(INPUT MATERIAL Opens)
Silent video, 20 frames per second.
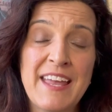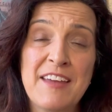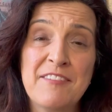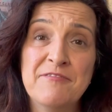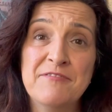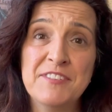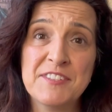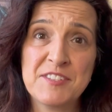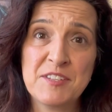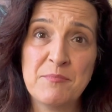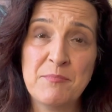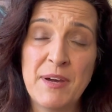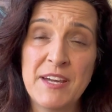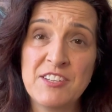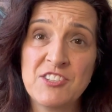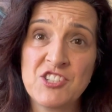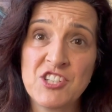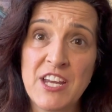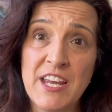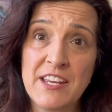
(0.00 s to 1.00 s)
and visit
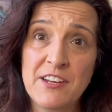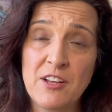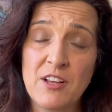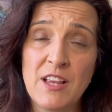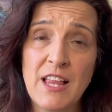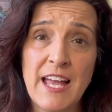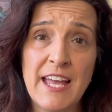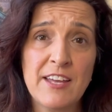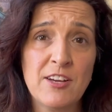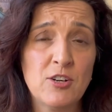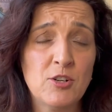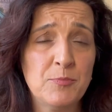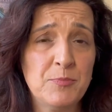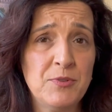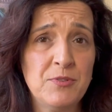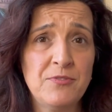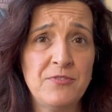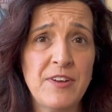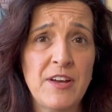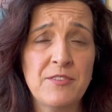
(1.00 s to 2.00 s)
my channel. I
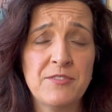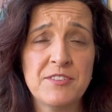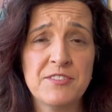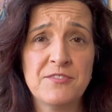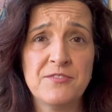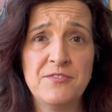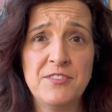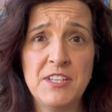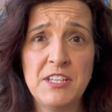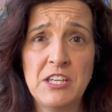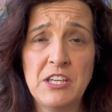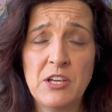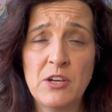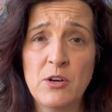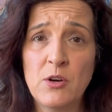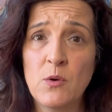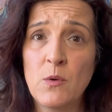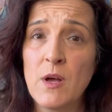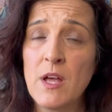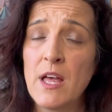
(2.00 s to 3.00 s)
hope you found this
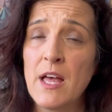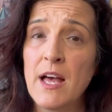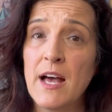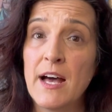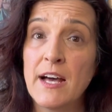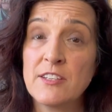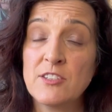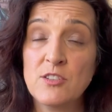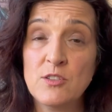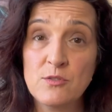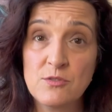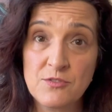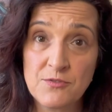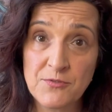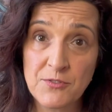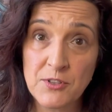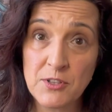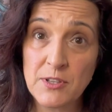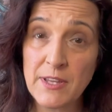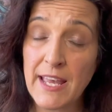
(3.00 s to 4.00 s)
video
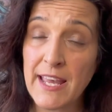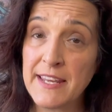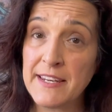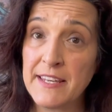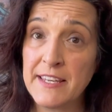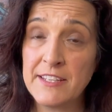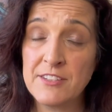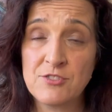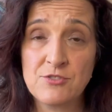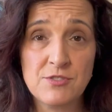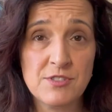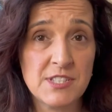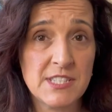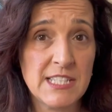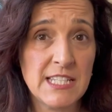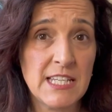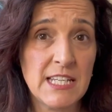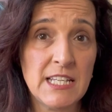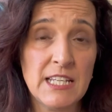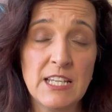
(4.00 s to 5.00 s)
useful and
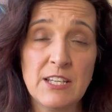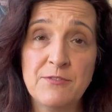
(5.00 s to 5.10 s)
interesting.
(INPUT MATERIAL Closes)
(INPUT MATERIAL Opens)
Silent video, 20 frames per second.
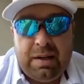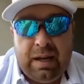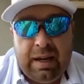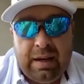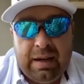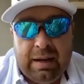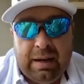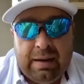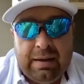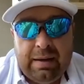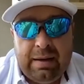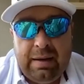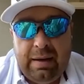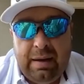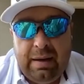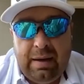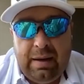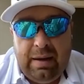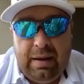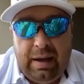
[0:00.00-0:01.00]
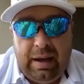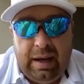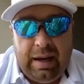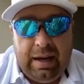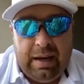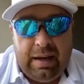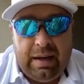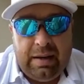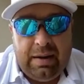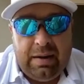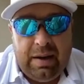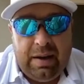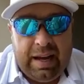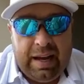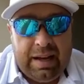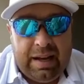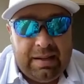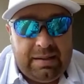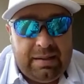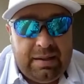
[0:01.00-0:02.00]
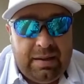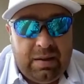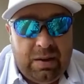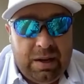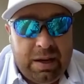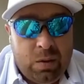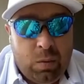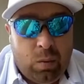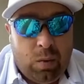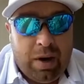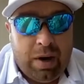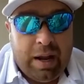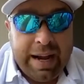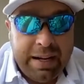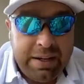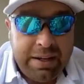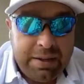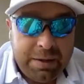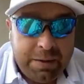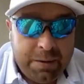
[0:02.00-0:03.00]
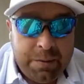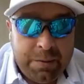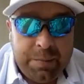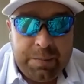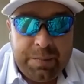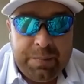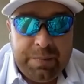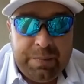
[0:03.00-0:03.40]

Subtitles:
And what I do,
(INPUT MATERIAL Closes)
(INPUT MATERIAL Opens)
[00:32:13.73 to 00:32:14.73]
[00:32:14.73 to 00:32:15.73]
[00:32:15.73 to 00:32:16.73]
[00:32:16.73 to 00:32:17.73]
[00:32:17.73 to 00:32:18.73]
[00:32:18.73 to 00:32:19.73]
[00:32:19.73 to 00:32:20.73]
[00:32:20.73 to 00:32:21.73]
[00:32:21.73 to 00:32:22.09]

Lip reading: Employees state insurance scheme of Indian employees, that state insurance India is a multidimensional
(INPUT MATERIAL Closes)
EXERCISE: In the entries above, please find the line with "[00:32:14.73 to 00:32:15.73]" and the line with "Lip reading: Employees", then write out exactly those two lines and every line between them, and nothing more.

SOLUTION TO THE EXERCISE:
[00:32:14.73 to 00:32:15.73]
[00:32:15.73 to 00:32:16.73]
[00:32:16.73 to 00:32:17.73]
[00:32:17.73 to 00:32:18.73]
[00:32:18.73 to 00:32:19.73]
[00:32:19.73 to 00:32:20.73]
[00:32:20.73 to 00:32:21.73]
[00:32:21.73 to 00:32:22.09]

Lip reading: Employees state insurance scheme of Indian employees, that state insurance India is a multidimensional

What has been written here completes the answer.